◆ **Exercise objective**
Each line below with the string "word" should be copied.

◆ **Input material**
☆ ☆ ☆ ☆ ☆ ☆ ☆

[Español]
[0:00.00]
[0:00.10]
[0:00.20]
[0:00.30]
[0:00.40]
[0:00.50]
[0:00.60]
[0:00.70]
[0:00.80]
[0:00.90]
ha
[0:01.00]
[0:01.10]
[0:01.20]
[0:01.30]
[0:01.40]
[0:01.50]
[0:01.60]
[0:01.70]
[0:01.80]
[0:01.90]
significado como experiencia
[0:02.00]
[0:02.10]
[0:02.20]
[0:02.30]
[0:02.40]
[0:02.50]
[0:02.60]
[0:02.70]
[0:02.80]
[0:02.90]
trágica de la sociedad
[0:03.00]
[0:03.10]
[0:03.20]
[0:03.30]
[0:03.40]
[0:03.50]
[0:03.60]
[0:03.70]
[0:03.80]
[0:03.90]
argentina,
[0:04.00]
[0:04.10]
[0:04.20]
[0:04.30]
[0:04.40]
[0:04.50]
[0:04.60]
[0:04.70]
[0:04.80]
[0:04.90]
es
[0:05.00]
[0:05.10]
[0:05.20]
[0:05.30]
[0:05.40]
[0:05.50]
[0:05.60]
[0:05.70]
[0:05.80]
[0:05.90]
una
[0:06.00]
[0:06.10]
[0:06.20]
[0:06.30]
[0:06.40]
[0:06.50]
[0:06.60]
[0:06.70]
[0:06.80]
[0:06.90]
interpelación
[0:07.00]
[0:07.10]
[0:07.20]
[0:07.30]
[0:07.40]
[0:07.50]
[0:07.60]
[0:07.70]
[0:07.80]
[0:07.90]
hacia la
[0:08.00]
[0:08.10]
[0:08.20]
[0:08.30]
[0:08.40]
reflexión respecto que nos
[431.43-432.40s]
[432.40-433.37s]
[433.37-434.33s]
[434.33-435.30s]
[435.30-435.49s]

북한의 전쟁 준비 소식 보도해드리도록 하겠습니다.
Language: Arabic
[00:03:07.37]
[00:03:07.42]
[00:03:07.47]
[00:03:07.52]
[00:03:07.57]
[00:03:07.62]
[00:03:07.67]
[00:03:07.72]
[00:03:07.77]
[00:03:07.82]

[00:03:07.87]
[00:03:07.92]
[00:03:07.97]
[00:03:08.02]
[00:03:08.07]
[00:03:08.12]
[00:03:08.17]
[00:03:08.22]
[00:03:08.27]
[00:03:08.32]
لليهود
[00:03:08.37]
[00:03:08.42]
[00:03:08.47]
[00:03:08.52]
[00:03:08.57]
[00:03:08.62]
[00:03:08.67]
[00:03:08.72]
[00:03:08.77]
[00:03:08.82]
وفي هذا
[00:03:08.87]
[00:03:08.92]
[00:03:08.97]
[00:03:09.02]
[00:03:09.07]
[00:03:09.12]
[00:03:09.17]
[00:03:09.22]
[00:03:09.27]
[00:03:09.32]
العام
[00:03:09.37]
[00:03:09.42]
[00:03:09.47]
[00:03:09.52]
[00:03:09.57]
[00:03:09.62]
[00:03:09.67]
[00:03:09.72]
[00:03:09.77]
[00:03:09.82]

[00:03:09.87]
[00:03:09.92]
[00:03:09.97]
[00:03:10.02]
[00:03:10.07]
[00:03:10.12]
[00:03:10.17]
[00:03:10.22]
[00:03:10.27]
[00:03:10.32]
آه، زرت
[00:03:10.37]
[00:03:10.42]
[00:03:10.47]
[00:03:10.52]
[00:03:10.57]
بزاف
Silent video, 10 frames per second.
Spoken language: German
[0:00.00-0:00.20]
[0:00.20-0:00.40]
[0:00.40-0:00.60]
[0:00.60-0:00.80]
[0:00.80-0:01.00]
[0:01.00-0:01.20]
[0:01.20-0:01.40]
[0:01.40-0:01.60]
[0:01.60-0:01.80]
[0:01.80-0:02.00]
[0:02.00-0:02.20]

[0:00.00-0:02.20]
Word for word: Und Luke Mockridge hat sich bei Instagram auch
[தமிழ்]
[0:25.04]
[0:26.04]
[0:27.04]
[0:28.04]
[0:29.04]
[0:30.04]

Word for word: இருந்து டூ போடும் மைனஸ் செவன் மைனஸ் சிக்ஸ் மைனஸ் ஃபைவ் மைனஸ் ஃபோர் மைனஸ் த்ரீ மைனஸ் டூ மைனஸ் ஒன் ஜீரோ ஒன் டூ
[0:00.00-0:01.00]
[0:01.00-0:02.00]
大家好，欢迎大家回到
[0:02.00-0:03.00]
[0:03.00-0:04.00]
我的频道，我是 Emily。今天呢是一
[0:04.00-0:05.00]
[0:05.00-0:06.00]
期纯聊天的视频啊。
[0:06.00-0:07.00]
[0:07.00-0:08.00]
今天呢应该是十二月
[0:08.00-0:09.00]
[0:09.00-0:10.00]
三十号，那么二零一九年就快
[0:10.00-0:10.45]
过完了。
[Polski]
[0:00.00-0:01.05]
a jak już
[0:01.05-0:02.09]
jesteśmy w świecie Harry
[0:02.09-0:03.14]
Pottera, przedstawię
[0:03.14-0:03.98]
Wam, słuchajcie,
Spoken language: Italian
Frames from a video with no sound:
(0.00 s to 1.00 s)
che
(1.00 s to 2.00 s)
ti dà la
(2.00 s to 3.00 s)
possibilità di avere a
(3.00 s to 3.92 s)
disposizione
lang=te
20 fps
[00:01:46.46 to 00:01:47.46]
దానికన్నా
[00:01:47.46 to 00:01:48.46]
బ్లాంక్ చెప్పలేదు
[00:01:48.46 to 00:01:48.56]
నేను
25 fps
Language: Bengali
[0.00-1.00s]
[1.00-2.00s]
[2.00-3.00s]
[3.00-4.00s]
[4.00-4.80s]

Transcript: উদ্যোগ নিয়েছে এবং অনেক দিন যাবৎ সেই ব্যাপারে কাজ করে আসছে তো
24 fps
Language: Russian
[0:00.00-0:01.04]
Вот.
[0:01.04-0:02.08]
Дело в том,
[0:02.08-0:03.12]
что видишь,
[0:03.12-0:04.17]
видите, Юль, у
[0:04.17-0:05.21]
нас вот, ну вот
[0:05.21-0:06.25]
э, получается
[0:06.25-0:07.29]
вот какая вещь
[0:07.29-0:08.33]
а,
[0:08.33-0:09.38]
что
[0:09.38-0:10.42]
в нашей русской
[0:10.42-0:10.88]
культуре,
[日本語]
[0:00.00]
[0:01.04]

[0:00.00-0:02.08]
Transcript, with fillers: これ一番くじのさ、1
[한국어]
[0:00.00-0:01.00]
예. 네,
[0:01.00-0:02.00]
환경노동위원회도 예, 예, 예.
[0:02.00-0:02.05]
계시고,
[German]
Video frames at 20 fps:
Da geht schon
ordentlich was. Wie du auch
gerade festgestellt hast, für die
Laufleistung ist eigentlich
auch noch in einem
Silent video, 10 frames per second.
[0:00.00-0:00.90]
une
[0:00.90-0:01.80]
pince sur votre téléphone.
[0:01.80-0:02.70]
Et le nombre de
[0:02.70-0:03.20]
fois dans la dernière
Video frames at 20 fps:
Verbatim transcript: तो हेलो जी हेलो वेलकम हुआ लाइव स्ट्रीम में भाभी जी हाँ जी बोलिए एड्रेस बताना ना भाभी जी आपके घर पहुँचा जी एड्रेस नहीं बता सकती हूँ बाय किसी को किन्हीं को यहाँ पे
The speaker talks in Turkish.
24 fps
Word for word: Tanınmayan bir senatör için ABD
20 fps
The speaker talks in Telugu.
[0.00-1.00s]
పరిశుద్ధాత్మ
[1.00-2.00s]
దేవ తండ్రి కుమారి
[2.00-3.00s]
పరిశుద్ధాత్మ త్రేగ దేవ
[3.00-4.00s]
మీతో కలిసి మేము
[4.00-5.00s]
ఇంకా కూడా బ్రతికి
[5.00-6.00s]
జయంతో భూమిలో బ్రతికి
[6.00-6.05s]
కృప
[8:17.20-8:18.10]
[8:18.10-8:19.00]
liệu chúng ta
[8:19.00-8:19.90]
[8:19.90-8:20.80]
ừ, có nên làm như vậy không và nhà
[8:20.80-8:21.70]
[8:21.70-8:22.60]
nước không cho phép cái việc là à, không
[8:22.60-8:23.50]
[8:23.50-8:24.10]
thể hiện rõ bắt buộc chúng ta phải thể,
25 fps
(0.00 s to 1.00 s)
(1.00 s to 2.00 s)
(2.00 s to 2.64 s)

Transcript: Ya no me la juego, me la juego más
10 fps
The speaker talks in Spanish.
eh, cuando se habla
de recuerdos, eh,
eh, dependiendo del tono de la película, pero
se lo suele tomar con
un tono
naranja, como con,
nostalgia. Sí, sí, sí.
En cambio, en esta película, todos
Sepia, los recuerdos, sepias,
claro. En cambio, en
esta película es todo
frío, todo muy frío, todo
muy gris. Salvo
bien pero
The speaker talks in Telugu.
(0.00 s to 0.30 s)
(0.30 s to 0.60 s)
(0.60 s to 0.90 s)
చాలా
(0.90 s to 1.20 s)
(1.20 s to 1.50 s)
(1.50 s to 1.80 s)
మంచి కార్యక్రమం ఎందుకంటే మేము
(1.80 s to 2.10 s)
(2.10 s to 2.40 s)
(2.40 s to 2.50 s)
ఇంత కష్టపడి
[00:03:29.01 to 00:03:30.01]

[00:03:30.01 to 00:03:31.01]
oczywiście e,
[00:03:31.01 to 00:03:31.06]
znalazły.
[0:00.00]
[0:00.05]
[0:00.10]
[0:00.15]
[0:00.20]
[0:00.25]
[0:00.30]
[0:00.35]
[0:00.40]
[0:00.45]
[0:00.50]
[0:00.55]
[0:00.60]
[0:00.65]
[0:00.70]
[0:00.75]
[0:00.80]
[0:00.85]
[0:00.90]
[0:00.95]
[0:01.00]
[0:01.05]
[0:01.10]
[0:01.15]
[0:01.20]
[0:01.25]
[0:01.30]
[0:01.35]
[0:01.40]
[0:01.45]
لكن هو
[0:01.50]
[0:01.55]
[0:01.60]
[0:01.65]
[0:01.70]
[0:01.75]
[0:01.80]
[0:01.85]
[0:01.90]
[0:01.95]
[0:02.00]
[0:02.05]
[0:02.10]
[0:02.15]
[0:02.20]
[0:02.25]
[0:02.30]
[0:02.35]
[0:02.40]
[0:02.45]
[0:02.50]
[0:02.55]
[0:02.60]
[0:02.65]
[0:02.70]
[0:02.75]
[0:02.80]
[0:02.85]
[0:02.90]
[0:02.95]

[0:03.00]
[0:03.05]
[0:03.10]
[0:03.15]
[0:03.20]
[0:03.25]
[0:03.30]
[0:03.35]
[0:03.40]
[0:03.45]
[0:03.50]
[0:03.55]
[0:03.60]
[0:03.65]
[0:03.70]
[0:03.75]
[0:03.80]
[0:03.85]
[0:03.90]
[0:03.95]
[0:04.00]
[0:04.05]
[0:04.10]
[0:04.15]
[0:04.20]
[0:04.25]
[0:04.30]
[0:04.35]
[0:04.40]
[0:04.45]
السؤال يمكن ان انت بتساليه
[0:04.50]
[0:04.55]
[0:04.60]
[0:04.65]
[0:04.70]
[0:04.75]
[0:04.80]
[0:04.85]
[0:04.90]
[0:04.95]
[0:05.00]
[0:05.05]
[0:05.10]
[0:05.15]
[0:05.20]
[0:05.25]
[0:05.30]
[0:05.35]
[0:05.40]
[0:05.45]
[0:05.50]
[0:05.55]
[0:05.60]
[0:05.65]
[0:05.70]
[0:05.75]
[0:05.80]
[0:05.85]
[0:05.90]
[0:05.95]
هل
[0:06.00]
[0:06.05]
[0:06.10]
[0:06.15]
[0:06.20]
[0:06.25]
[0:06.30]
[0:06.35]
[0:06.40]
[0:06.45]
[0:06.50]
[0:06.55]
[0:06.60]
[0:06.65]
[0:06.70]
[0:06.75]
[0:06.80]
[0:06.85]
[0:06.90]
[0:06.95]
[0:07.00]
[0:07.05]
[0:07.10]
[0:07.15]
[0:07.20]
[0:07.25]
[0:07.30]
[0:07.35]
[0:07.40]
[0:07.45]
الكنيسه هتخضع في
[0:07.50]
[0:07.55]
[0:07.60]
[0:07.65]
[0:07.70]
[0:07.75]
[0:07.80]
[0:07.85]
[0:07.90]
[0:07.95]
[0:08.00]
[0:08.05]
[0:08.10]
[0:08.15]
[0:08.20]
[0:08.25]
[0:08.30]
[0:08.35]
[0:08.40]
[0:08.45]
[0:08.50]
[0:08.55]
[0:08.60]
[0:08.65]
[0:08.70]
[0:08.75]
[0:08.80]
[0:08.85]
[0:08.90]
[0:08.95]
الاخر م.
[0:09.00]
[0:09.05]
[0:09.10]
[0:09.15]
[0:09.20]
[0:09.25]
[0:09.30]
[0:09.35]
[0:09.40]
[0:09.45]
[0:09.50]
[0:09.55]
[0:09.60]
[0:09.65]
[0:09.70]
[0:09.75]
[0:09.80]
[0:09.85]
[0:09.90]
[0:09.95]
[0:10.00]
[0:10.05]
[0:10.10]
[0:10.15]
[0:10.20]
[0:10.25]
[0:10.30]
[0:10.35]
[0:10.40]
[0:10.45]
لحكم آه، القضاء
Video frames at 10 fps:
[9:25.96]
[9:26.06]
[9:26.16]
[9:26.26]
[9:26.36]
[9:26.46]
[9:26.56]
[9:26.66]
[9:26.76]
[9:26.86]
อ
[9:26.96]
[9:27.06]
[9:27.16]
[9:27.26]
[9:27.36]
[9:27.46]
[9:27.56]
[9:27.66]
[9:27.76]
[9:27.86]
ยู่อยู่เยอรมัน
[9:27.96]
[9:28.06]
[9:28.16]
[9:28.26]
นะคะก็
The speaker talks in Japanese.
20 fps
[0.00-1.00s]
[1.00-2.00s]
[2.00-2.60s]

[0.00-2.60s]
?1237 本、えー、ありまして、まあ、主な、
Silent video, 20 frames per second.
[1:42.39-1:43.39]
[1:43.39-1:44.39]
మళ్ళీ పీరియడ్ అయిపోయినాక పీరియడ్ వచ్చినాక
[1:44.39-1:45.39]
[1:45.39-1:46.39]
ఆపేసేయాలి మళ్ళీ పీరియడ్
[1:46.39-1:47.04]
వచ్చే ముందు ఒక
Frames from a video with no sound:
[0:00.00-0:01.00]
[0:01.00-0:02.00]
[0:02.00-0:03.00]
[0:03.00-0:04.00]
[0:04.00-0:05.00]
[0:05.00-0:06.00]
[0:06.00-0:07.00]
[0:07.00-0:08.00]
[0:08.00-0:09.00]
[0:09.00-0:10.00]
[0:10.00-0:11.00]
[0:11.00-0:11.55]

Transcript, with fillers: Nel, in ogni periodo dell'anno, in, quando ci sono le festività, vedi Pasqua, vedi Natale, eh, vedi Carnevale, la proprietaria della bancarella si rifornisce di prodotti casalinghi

☆ ☆ ☆ ☆ ☆ ☆ ☆

◆ **Output below**
Word for word: Und Luke Mockridge hat sich bei Instagram auch
Word for word: இருந்து டூ போடும் மைனஸ் செவன் மைனஸ் சிக்ஸ் மைனஸ் ஃபைவ் மைனஸ் ஃபோர் மைனஸ் த்ரீ மைனஸ் டூ மைனஸ் ஒன் ஜீரோ ஒன் டூ
Word for word: Tanınmayan bir senatör için ABD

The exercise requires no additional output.